Prove that for all $n\in \mathbb{N}$ we have that $6$ divides $n^3-n$ I'd like to know if my proof of the following is valid and if there's a shorter proof:

Prove that for all $n\in \mathbb{N}$ we have that $6$ divides $n^3-n$

Proof:
We proceed by induction...
$P(1)=(1)^3-(1)=0$ which $6$ divides
Suppose the proposition is true for $n=k$, that is, there exists $j\in \mathbb{N}$ s.t. $k^3-k=6j$.
We show that $P(k+1)=(k+1)^3-(k+1)=6i$ for some $i$:
$$(k+1)^3-(k+1)=k^3+3k^2+2k$$
$$=(k^3-k)+3k^2+3k$$
$$=\color{red}{6j+3k(k+1)}$$

Now we show that $6$ divides $3k(k+1)$. Either $3k(k+1)$ is even (case 1), or odd (case 2).
(case 1) There exists $l$ s.t. $k=2l\implies3k(k+1)=6l(2l+1)$
(case 2) There exists $m$ s.t. $k=2m+1\implies3k(k+1)=3(2m+1)(2m+1+1)=6(2m^2+3m+1)$
Now, (case 1) and (case 2) $\implies 6$ divides $3k(k+1)\implies 3k(k+1)=\color{blue}{6q}$ for some $q\in\mathbb{N}$

Next, $$P(k+1)=\color{red}{6j+3k(k+1)}=6j+\color{blue}{6q}=6(i)$$
Therefore, by induction $6$ divides $n^3-n$ for all $n\in \mathbb{N}$
 A: Your proof looks fine, but there's definitely a shorter proof:
$$n^3-n=(n-1)(n)(n+1)
$$
At least one of those three factors is divisible by $2$, and at least one is divisible by $3$, so their product is divisible by $6$.
A: I think you're making things more complicated than needed.
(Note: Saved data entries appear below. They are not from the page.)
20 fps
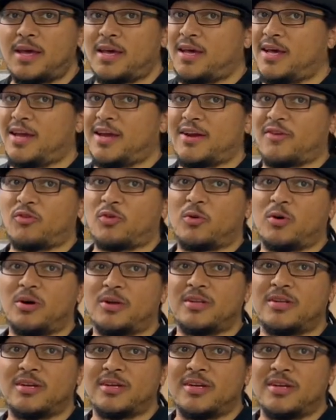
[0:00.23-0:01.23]
Hey
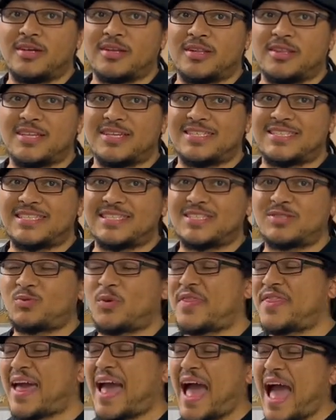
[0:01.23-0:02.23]
everyone, this is
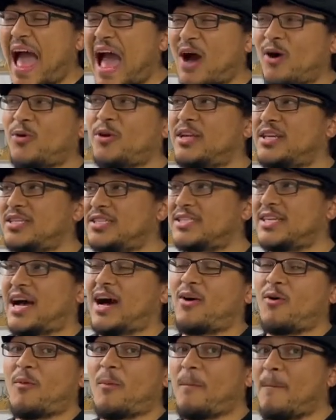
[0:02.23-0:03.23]
without a
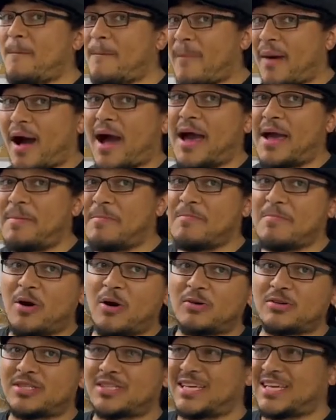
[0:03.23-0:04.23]
doubt my
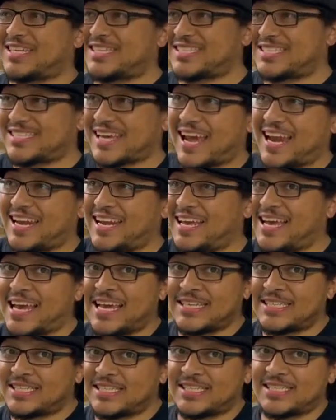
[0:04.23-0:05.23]
most exciting
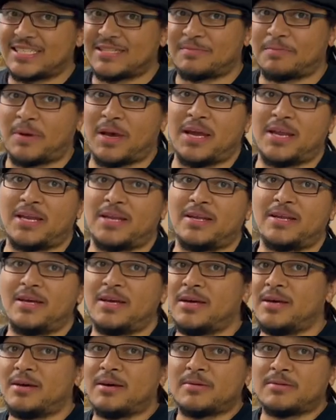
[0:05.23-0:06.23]
anticipated
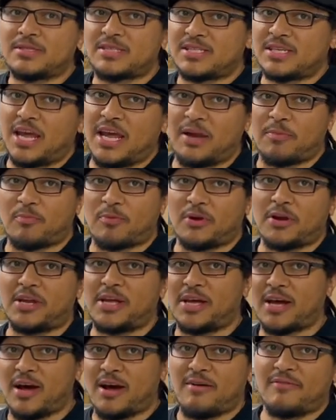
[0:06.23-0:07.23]
snake
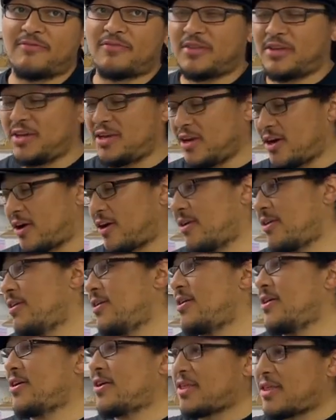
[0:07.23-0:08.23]
breeding of the year.
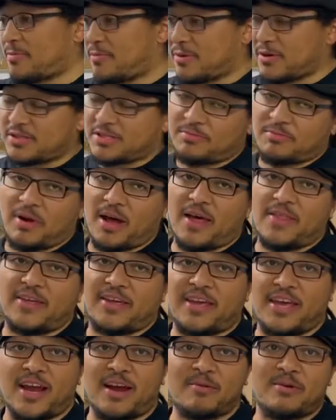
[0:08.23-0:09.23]
The person behind the
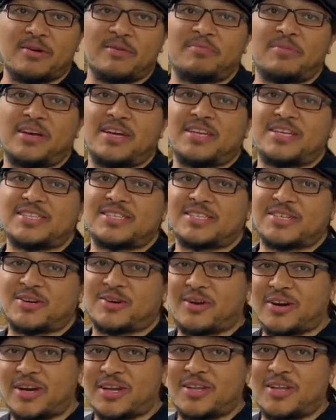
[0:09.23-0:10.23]
camera may
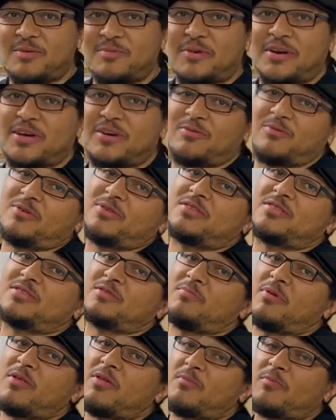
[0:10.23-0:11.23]
disagree a little bit with
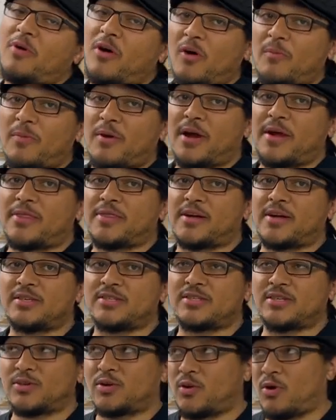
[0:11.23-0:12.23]
some other ball
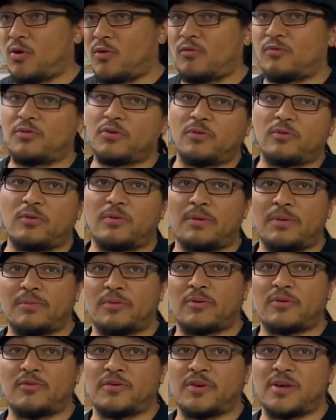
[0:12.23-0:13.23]
pythons that hopefully will be
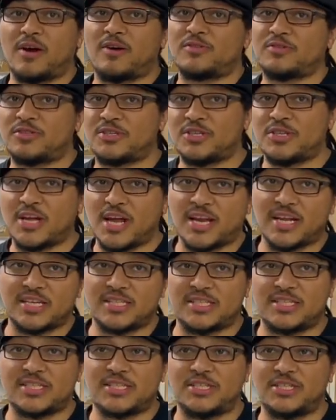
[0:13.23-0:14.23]
proving out
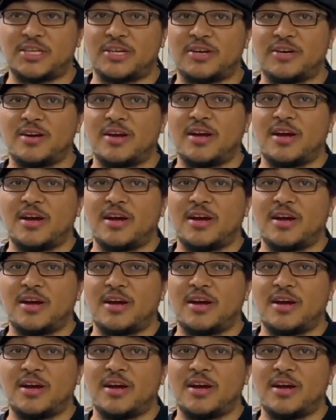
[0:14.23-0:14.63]
genetics this year,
Just rewrite the given expression as follows:
$$k^3 - k = k \times (k^2 - 1) = (k - 1) \times k \times (k + 1).$$
It is trivial that from n consecuitive numbers there is exactly one number dividable to n. So from the three consecutive numbers k - 1, k, and k + 1 there is exactly one number dividable to 3. And there is exactly one even number in the set {k, k + 1}. So $(k - 1) \times k \times (k + 1)$ is dividable to 2 and 3. Since 2 and 3 are relatively prime, $k^3 - k$ will be dividable to $2 \times 3 = 6$.
A: Since $n^3 \equiv n \pmod{2}$, we know that $2$ divides $n^3 - n$.
Now use induction to show that $n^3 - n$ is also divisible by $3$:
Base case: Certainly $3$ divides $n^3 - n$ when $n = 0$.
Inductive step:
Now suppose $3$ divides $n^3 - n$.
Algebra allows us to write
$\quad (n+1)^3 - (n+1) = n^3 + 3n^2 + 2n = n^3 - n + 3n^2 + 3n$
But then
$\quad [(n+1)^3 - (n+1)] \pmod{3}\equiv$
$\quad\quad [n^3 - n] \pmod{3} + [3n^2 + 3n]\pmod{3}\equiv$
$\quad\quad 0 \pmod{3} + 0 \pmod{3}\equiv 0\pmod{3}$
We conclude that $3$ also divides $n^3 -n$.
Since both $2$ and $3$ are prime factors, the product $6$ must also divide $n^3 -n$.